— Records supplied —

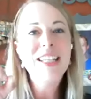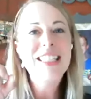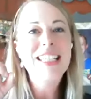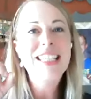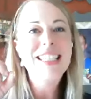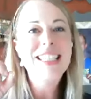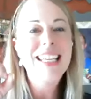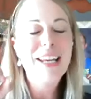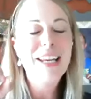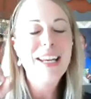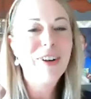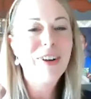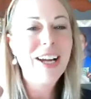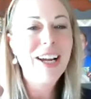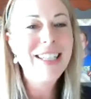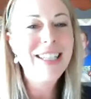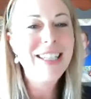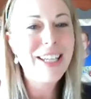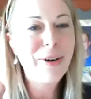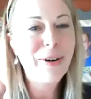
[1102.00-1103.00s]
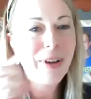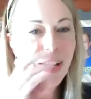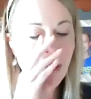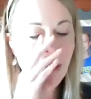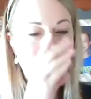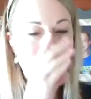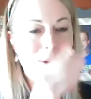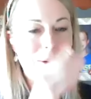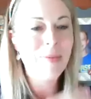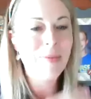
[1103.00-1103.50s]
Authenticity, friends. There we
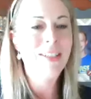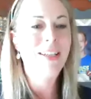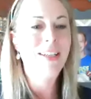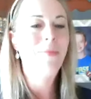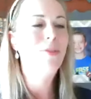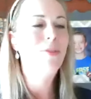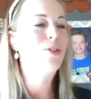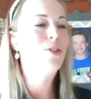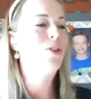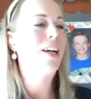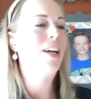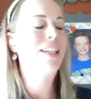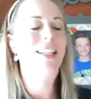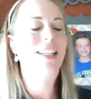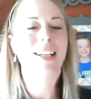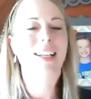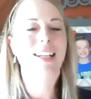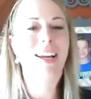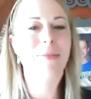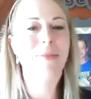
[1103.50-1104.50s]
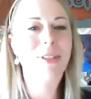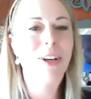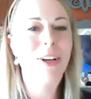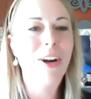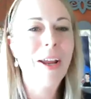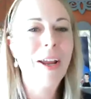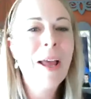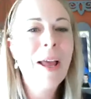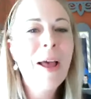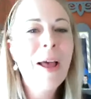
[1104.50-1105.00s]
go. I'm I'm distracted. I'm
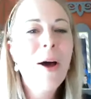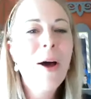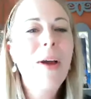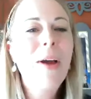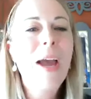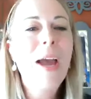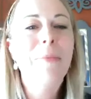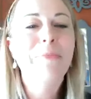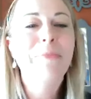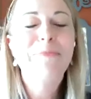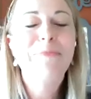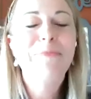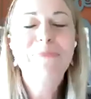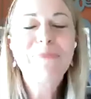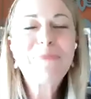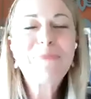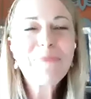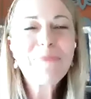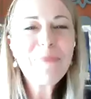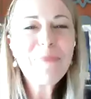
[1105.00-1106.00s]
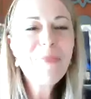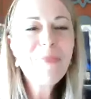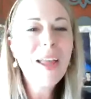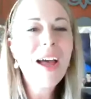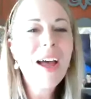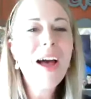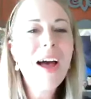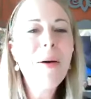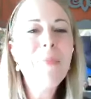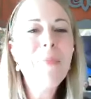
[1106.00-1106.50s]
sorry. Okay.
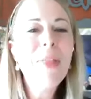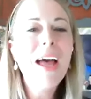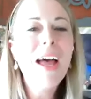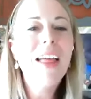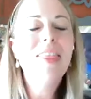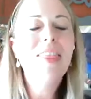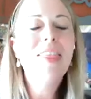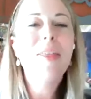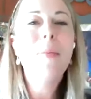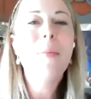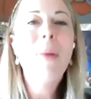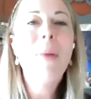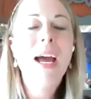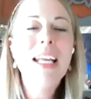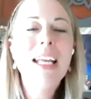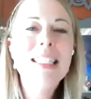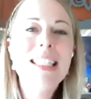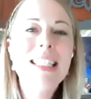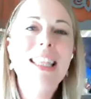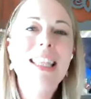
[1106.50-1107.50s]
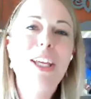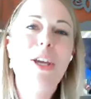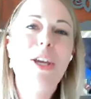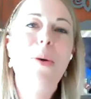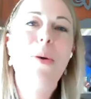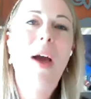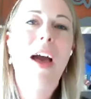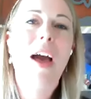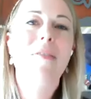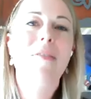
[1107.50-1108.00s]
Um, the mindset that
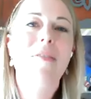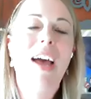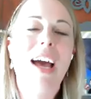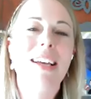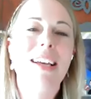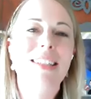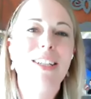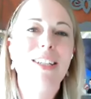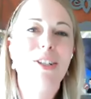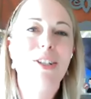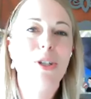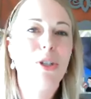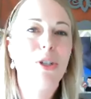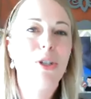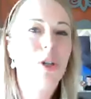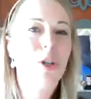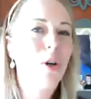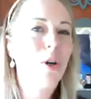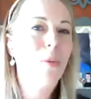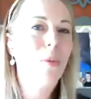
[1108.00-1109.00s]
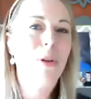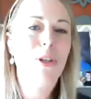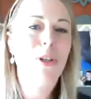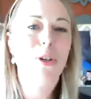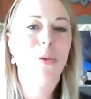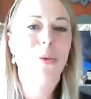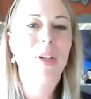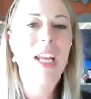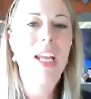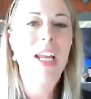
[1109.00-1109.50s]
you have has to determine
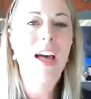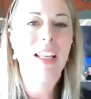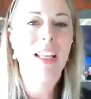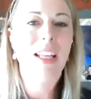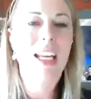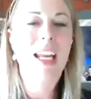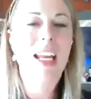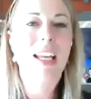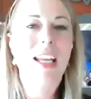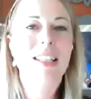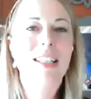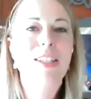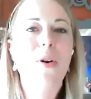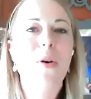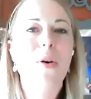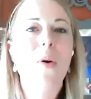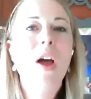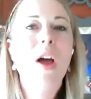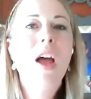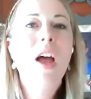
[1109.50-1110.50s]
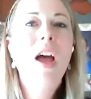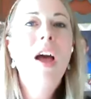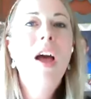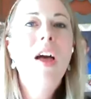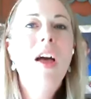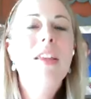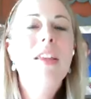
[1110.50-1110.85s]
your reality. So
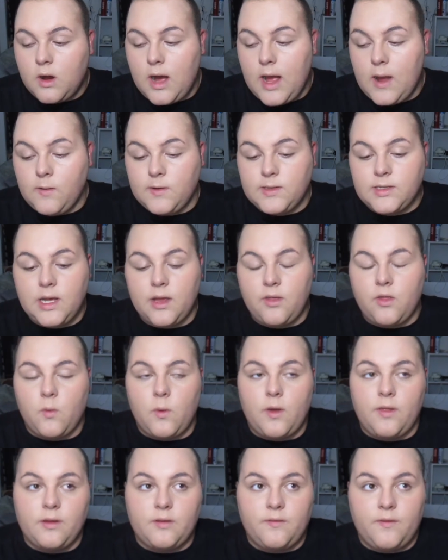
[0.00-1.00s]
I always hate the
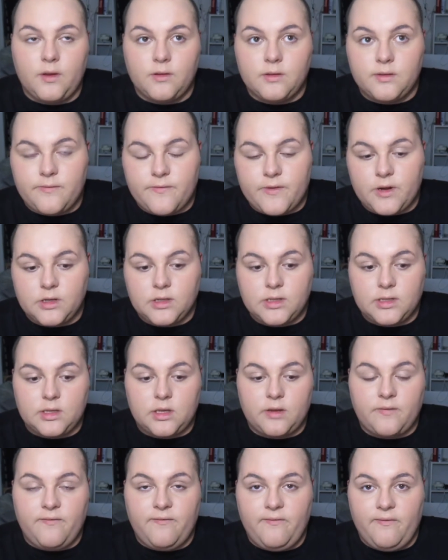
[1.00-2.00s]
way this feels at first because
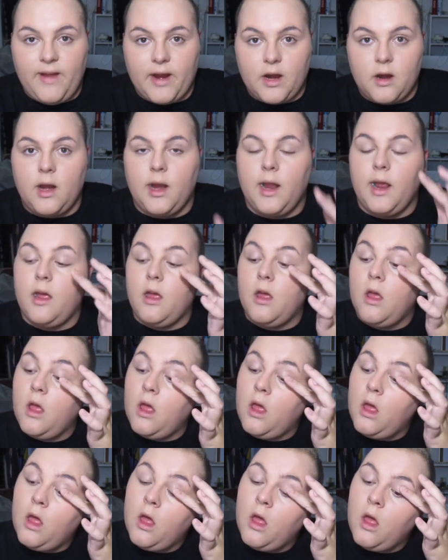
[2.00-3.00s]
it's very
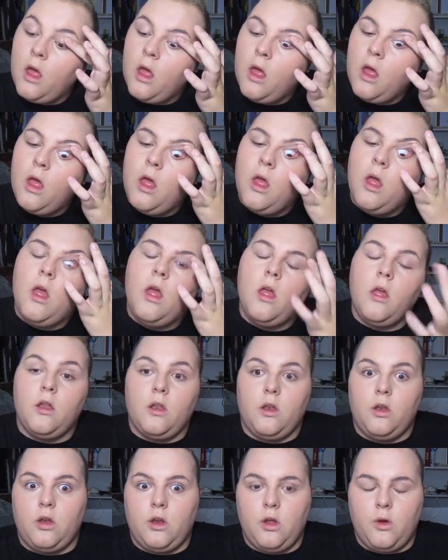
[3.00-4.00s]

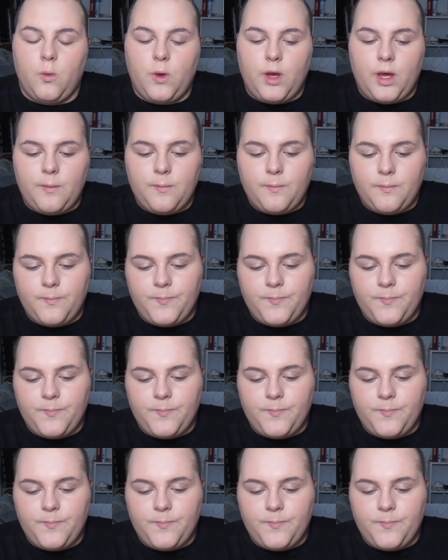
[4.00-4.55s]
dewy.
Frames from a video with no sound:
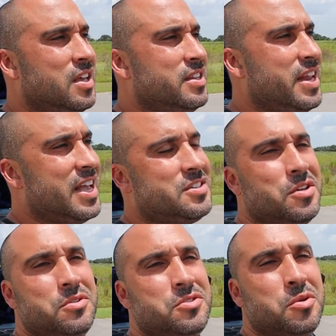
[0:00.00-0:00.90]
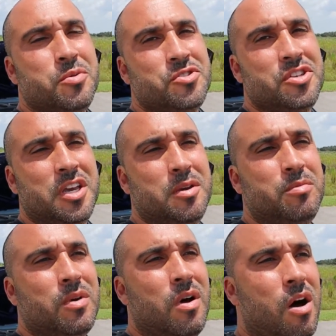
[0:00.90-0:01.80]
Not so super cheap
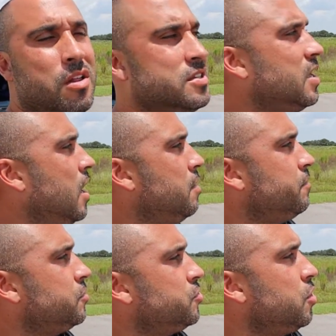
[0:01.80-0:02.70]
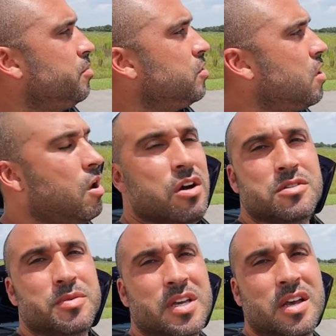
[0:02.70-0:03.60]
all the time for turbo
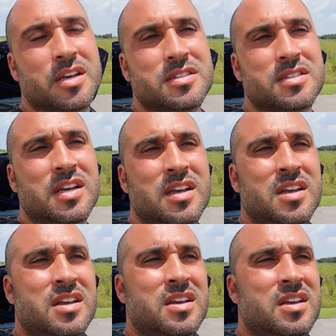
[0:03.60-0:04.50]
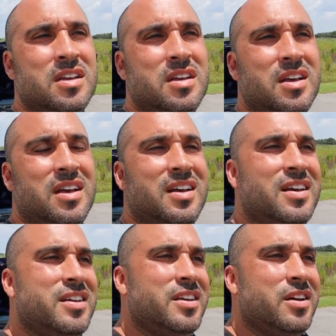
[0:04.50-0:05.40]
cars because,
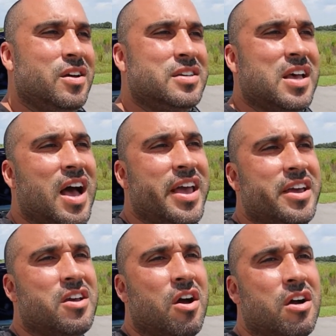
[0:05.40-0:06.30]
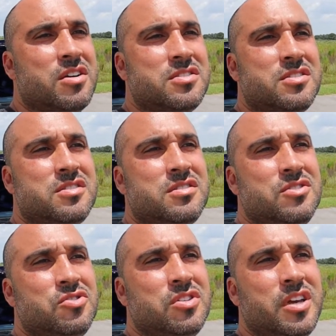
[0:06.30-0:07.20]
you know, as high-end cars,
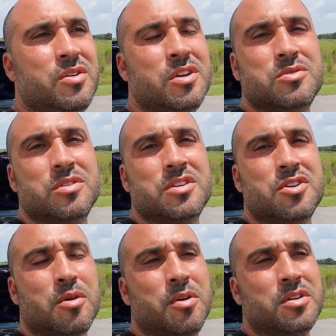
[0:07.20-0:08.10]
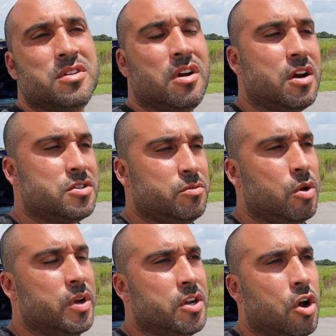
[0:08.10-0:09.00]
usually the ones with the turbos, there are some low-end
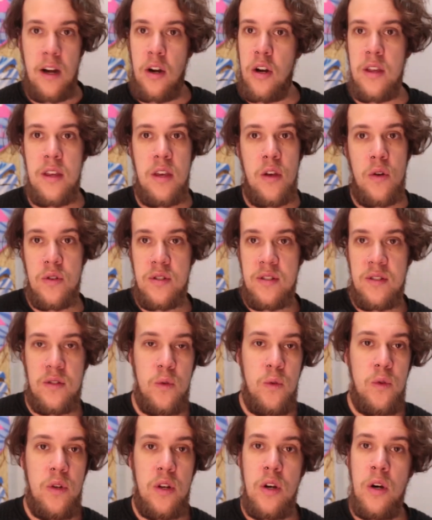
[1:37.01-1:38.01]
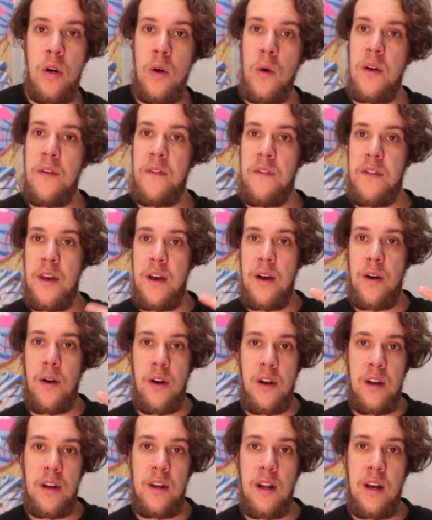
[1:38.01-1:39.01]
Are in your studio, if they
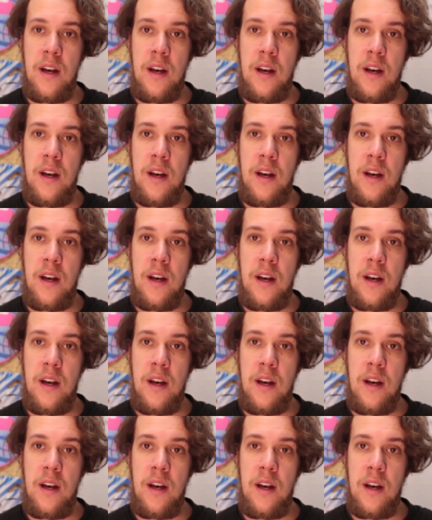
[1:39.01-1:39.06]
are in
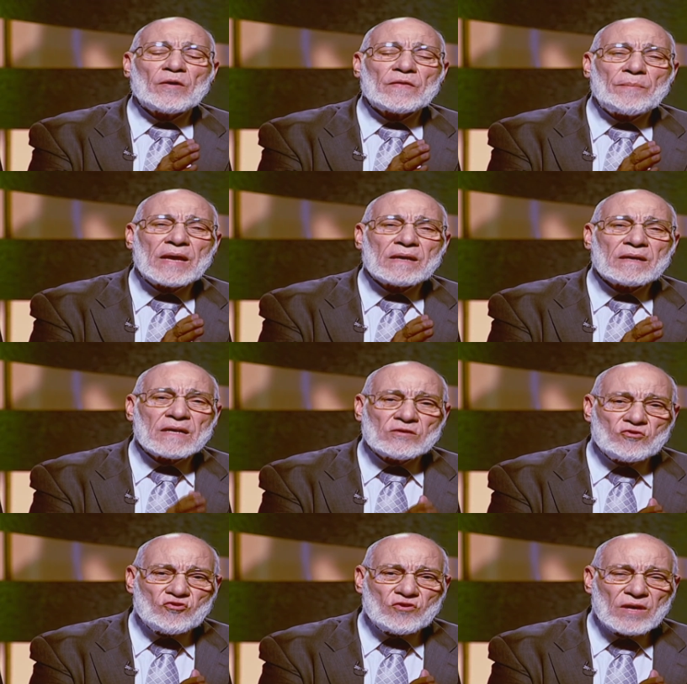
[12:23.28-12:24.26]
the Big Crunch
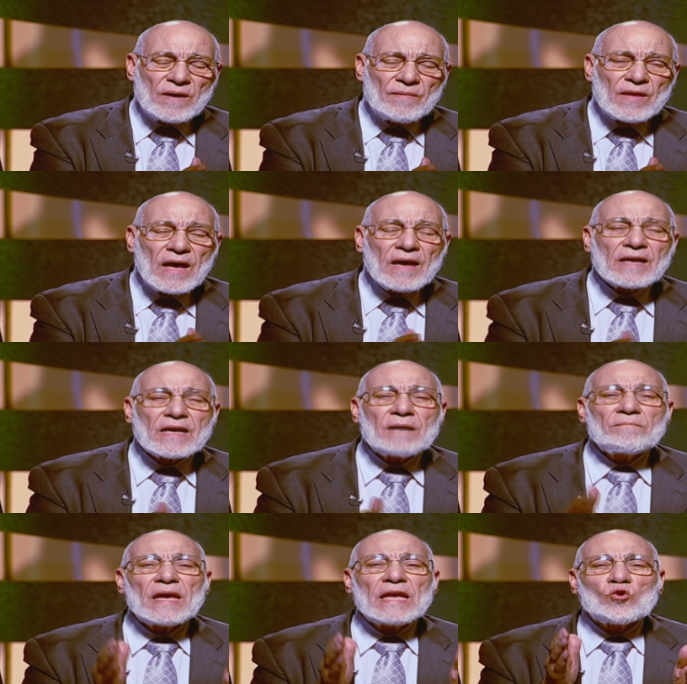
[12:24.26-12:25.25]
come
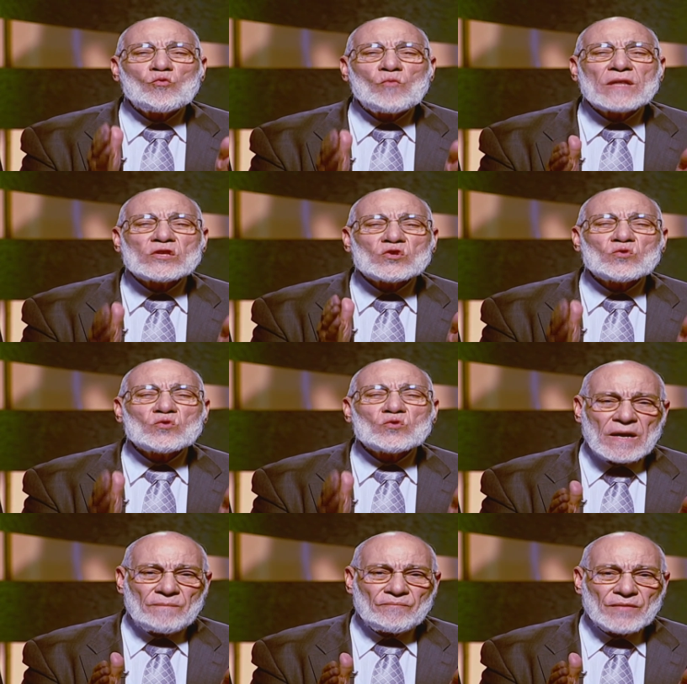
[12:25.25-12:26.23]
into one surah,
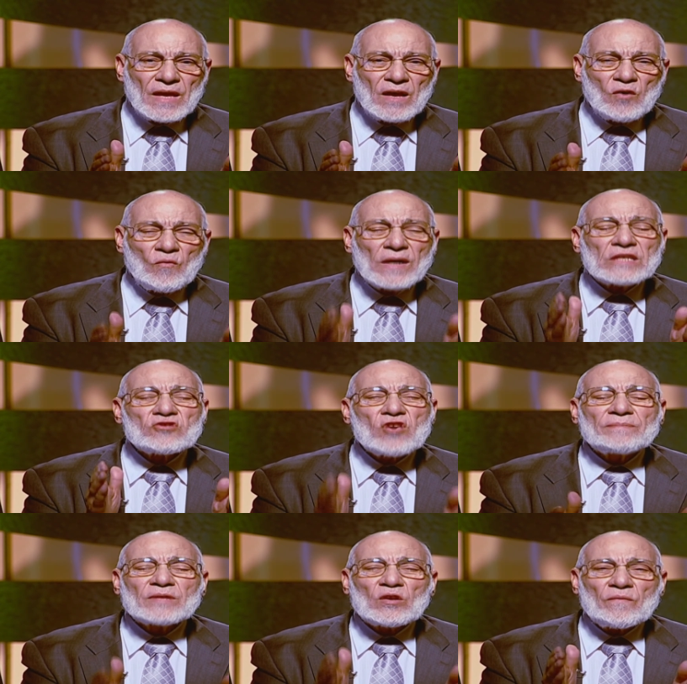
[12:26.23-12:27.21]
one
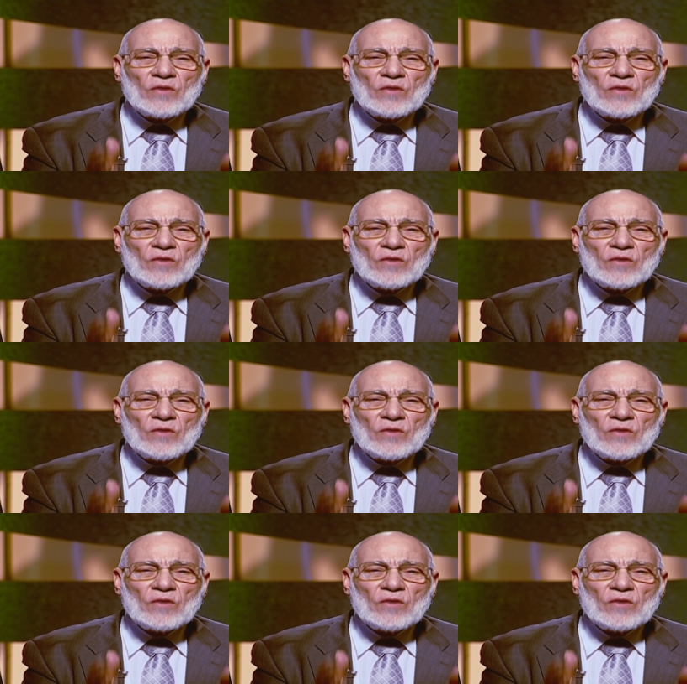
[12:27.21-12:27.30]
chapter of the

— Requirement —
With the pictures excluded, transcribe word for word only the lines from the one containing "[0:00.00-0:00.90]" through the last line of the records.

— Task solution —
[0:00.00-0:00.90]
[0:00.90-0:01.80]
Not so super cheap
[0:01.80-0:02.70]
[0:02.70-0:03.60]
all the time for turbo
[0:03.60-0:04.50]
[0:04.50-0:05.40]
cars because,
[0:05.40-0:06.30]
[0:06.30-0:07.20]
you know, as high-end cars,
[0:07.20-0:08.10]
[0:08.10-0:09.00]
usually the ones with the turbos, there are some low-end
[1:37.01-1:38.01]
[1:38.01-1:39.01]
Are in your studio, if they
[1:39.01-1:39.06]
are in
[12:23.28-12:24.26]
the Big Crunch
[12:24.26-12:25.25]
come
[12:25.25-12:26.23]
into one surah,
[12:26.23-12:27.21]
one
[12:27.21-12:27.30]
chapter of the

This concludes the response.